─── Data under study ───

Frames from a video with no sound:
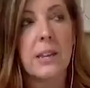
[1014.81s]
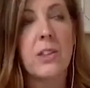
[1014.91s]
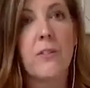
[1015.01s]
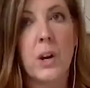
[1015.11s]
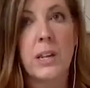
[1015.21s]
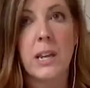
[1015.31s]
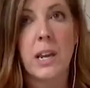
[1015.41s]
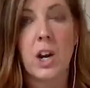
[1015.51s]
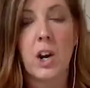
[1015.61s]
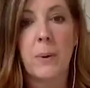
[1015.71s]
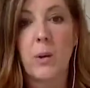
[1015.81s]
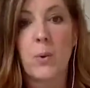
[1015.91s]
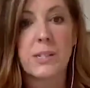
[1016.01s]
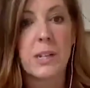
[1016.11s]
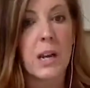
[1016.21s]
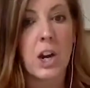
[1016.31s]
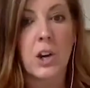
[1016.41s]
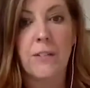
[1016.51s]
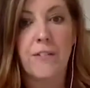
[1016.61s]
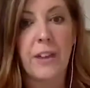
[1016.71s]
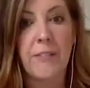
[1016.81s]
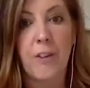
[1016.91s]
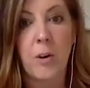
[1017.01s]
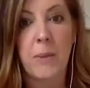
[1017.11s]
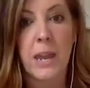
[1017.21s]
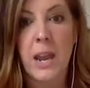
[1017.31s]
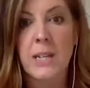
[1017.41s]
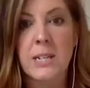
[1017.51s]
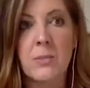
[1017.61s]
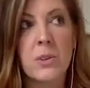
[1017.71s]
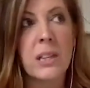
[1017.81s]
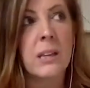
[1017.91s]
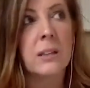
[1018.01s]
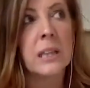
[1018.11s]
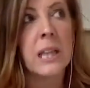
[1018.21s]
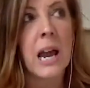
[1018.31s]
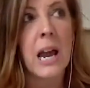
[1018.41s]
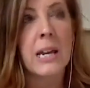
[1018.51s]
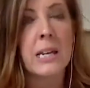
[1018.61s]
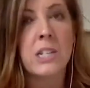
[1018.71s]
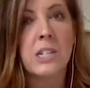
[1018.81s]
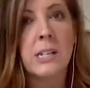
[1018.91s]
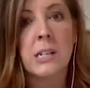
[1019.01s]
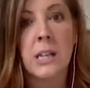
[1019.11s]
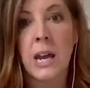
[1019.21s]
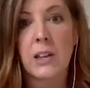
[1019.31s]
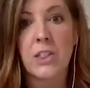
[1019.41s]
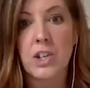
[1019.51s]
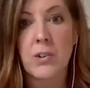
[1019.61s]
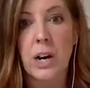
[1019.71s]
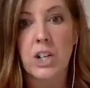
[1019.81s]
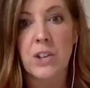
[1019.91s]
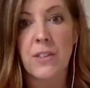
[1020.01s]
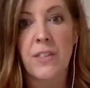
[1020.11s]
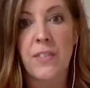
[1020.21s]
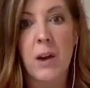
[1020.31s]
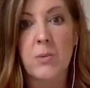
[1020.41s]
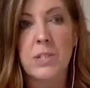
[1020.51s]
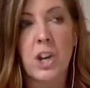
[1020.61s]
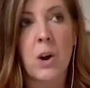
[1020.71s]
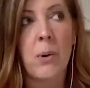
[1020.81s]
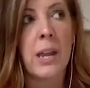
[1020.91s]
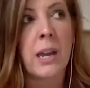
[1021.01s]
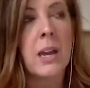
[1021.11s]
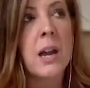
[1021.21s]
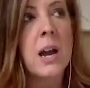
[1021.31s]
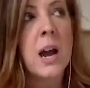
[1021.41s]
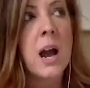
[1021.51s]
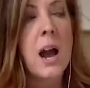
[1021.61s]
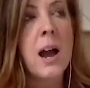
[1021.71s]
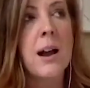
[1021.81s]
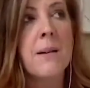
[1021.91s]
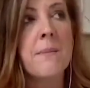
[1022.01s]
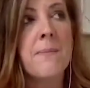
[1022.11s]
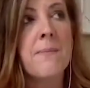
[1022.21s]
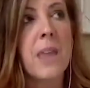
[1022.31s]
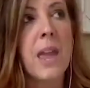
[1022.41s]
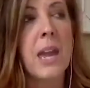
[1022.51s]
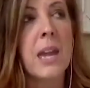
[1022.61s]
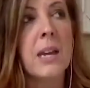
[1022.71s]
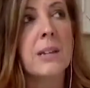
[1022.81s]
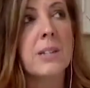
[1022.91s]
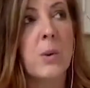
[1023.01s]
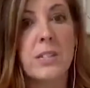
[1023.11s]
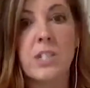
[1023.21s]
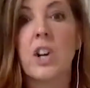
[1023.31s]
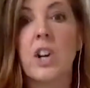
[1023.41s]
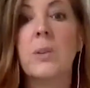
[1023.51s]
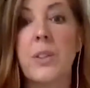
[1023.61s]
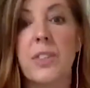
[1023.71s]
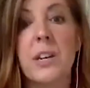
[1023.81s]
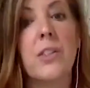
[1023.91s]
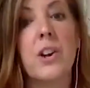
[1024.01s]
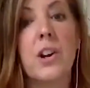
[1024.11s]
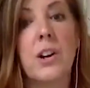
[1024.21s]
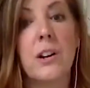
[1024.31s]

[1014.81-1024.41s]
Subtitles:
for a year, but it wasn't a good fit for me. I just didn't like the direction that was going. And so I started with another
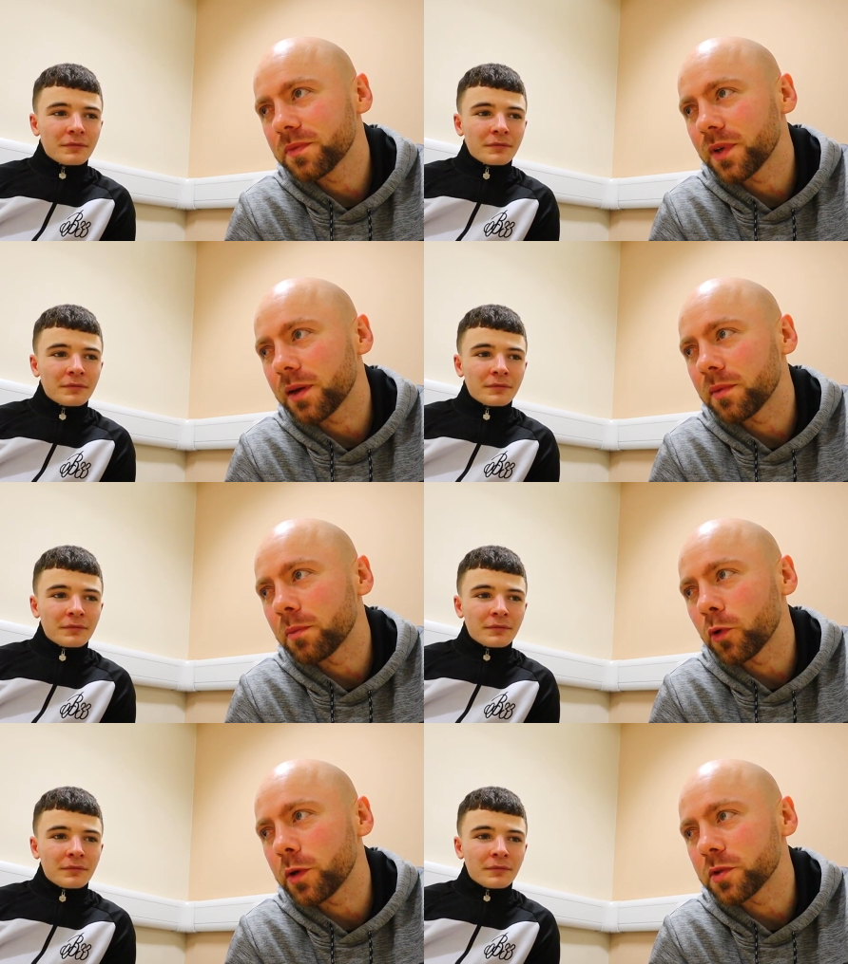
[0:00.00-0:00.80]
Speaker 1: Um, the
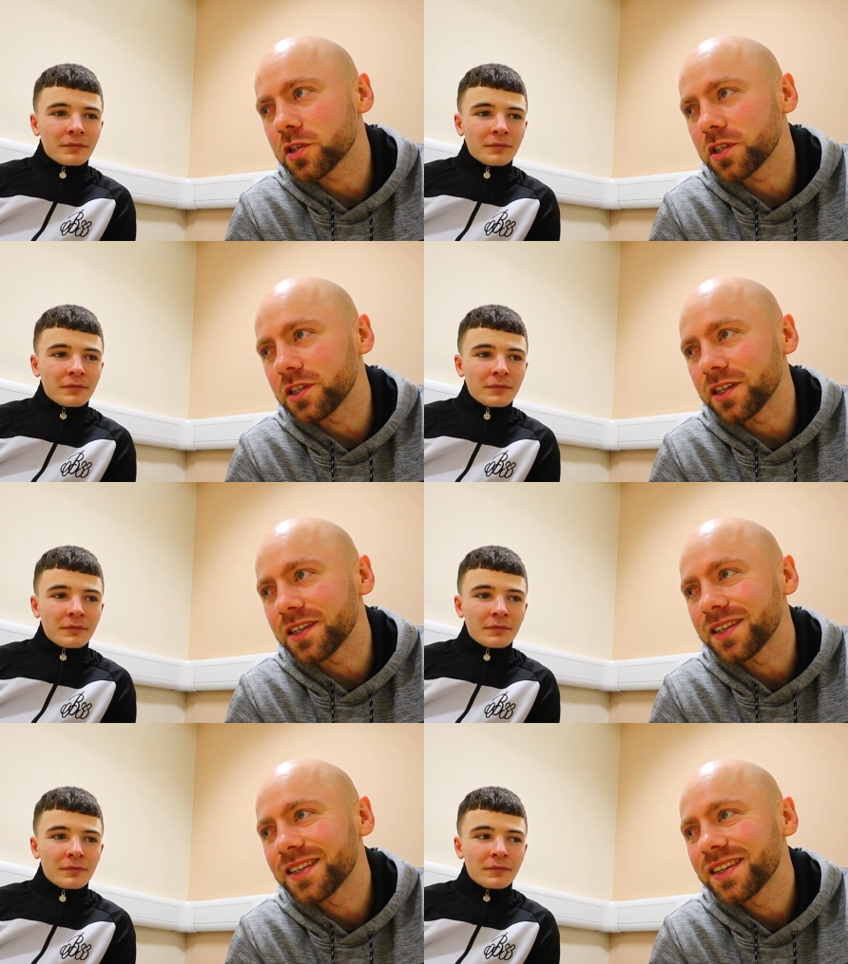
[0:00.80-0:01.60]
boy was
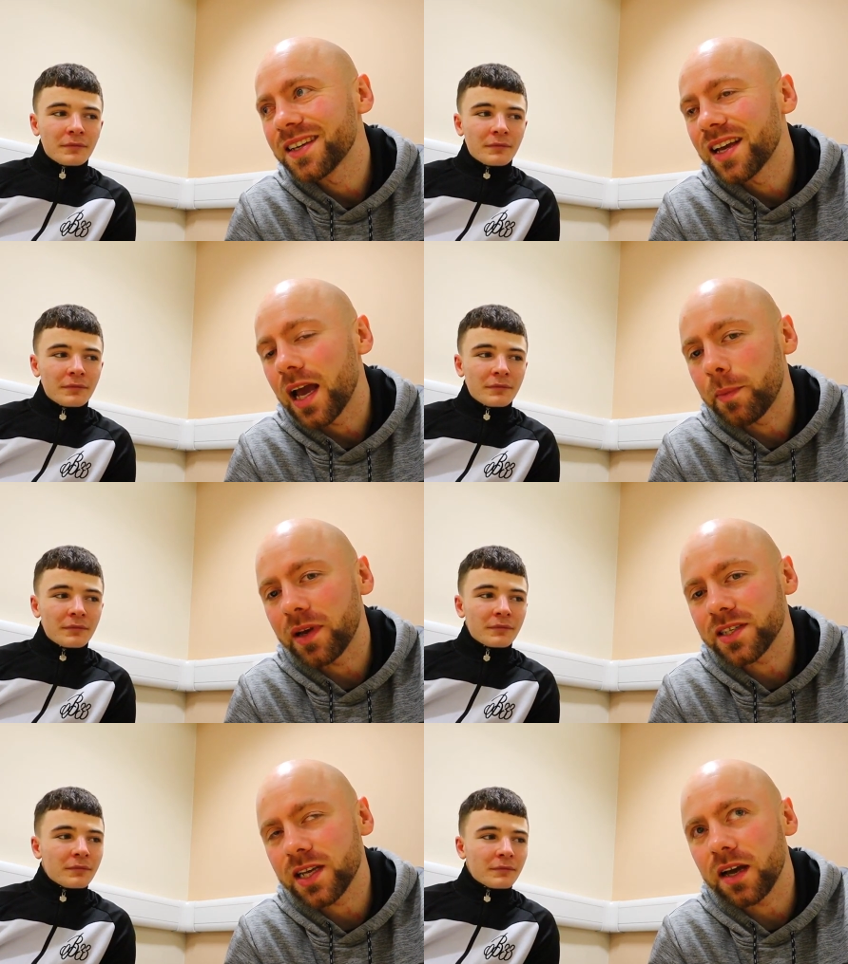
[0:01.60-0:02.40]
clearly a
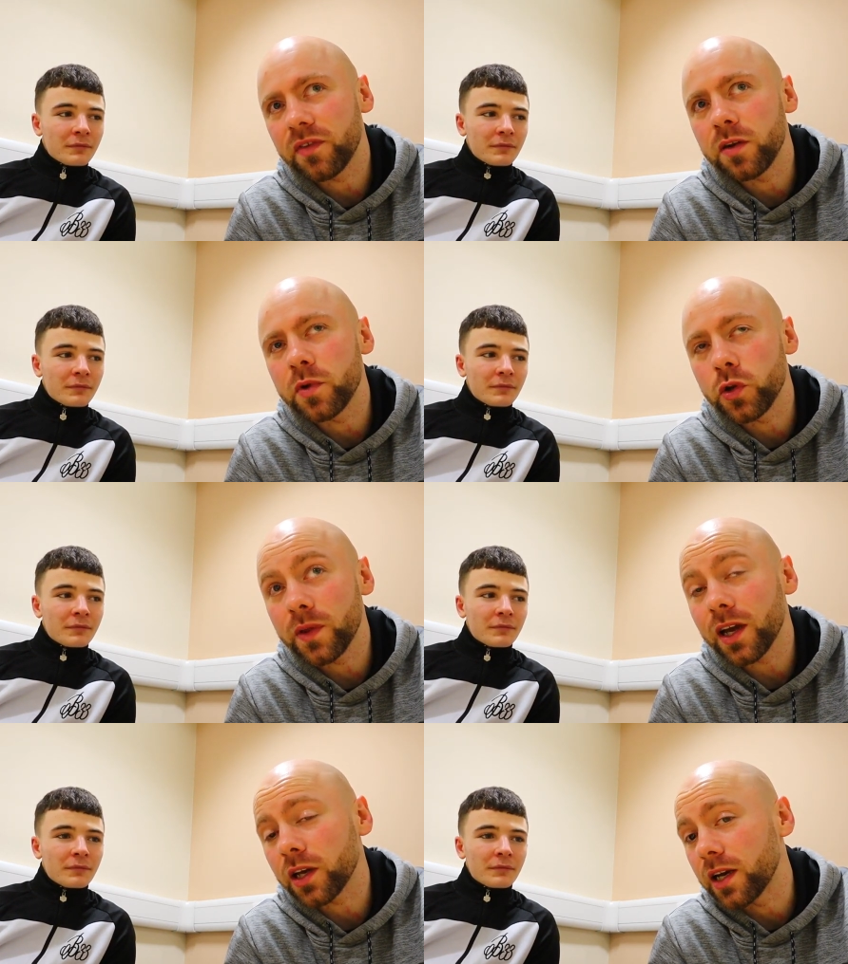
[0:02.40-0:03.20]
bit savvy, and we knew
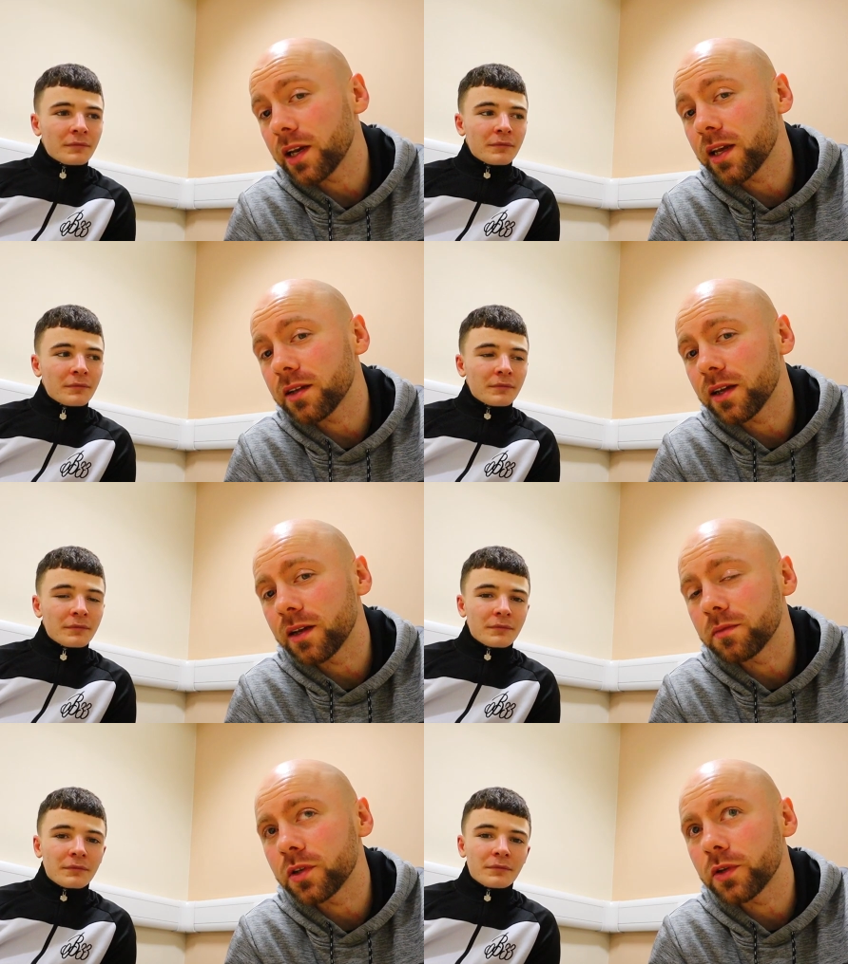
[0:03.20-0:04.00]
that getting into it.
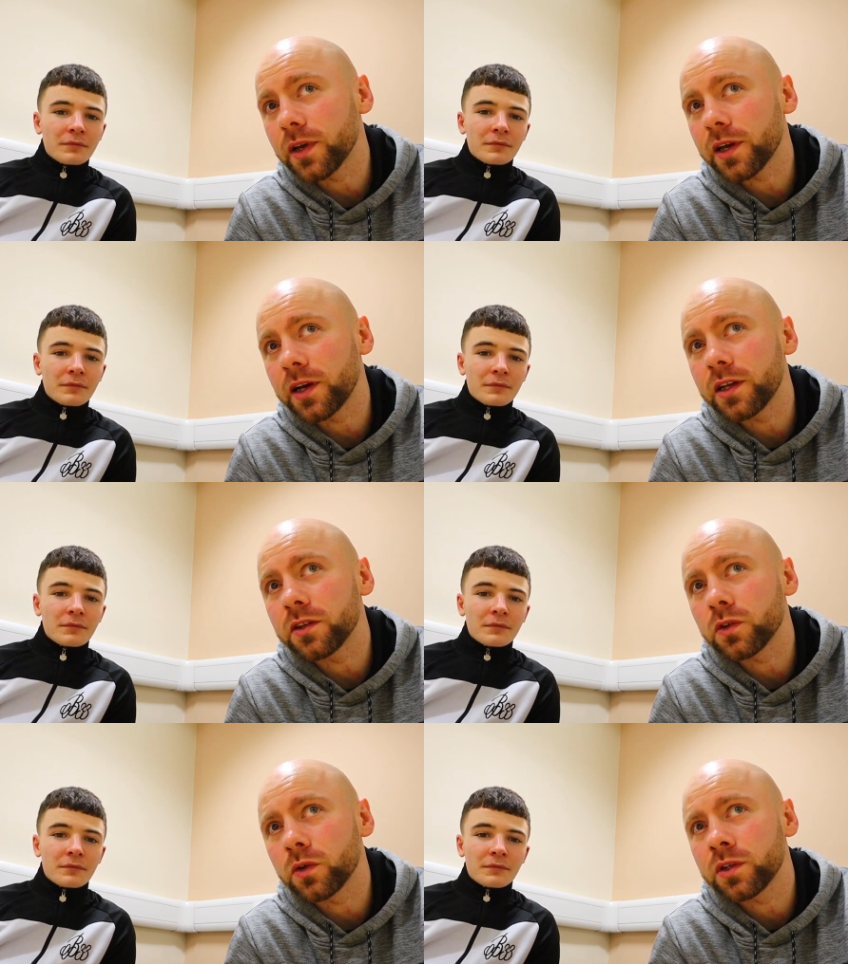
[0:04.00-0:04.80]
Um, we knew that getting into
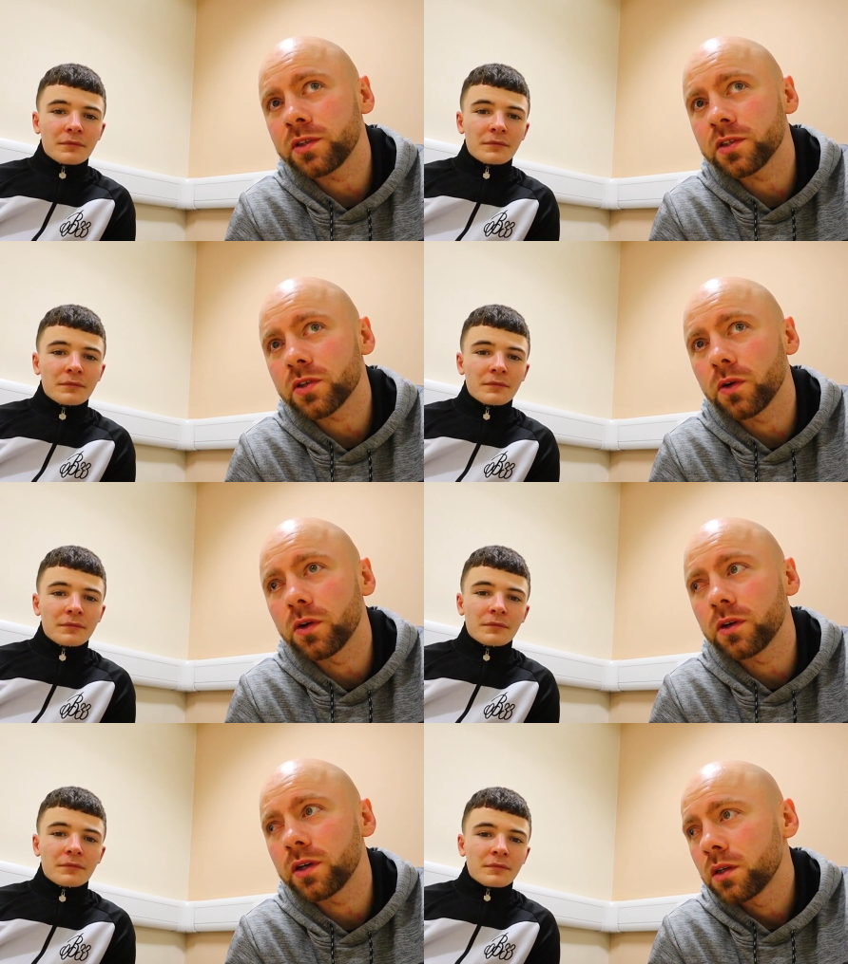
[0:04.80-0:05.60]
it talking to
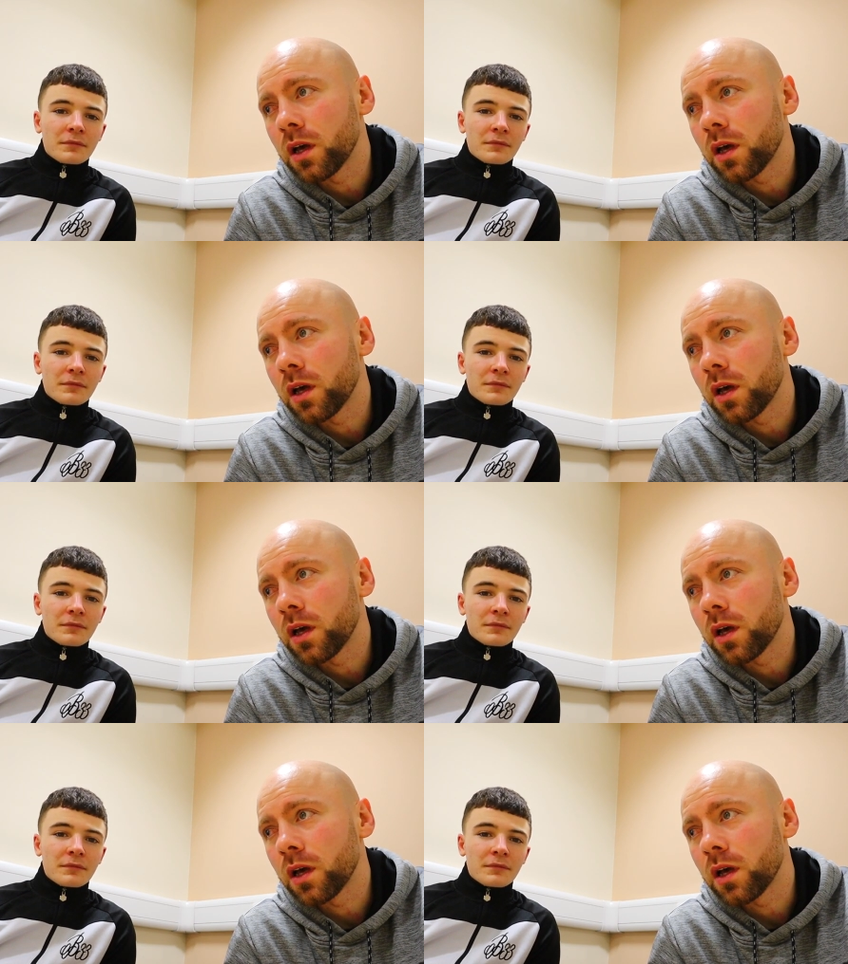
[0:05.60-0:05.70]
Scott.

───

Work instructions.
For this exercise, transcribe the data exactly but without its pictures.

Solution for this task.
Frames from a video with no sound:
[1014.81s]
[1014.91s]
[1015.01s]
[1015.11s]
[1015.21s]
[1015.31s]
[1015.41s]
[1015.51s]
[1015.61s]
[1015.71s]
[1015.81s]
[1015.91s]
[1016.01s]
[1016.11s]
[1016.21s]
[1016.31s]
[1016.41s]
[1016.51s]
[1016.61s]
[1016.71s]
[1016.81s]
[1016.91s]
[1017.01s]
[1017.11s]
[1017.21s]
[1017.31s]
[1017.41s]
[1017.51s]
[1017.61s]
[1017.71s]
[1017.81s]
[1017.91s]
[1018.01s]
[1018.11s]
[1018.21s]
[1018.31s]
[1018.41s]
[1018.51s]
[1018.61s]
[1018.71s]
[1018.81s]
[1018.91s]
[1019.01s]
[1019.11s]
[1019.21s]
[1019.31s]
[1019.41s]
[1019.51s]
[1019.61s]
[1019.71s]
[1019.81s]
[1019.91s]
[1020.01s]
[1020.11s]
[1020.21s]
[1020.31s]
[1020.41s]
[1020.51s]
[1020.61s]
[1020.71s]
[1020.81s]
[1020.91s]
[1021.01s]
[1021.11s]
[1021.21s]
[1021.31s]
[1021.41s]
[1021.51s]
[1021.61s]
[1021.71s]
[1021.81s]
[1021.91s]
[1022.01s]
[1022.11s]
[1022.21s]
[1022.31s]
[1022.41s]
[1022.51s]
[1022.61s]
[1022.71s]
[1022.81s]
[1022.91s]
[1023.01s]
[1023.11s]
[1023.21s]
[1023.31s]
[1023.41s]
[1023.51s]
[1023.61s]
[1023.71s]
[1023.81s]
[1023.91s]
[1024.01s]
[1024.11s]
[1024.21s]
[1024.31s]

[1014.81-1024.41s]
Subtitles:
for a year, but it wasn't a good fit for me. I just didn't like the direction that was going. And so I started with another
[0:00.00-0:00.80]
Speaker 1: Um, the
[0:00.80-0:01.60]
boy was
[0:01.60-0:02.40]
clearly a
[0:02.40-0:03.20]
bit savvy, and we knew
[0:03.20-0:04.00]
that getting into it.
[0:04.00-0:04.80]
Um, we knew that getting into
[0:04.80-0:05.60]
it talking to
[0:05.60-0:05.70]
Scott.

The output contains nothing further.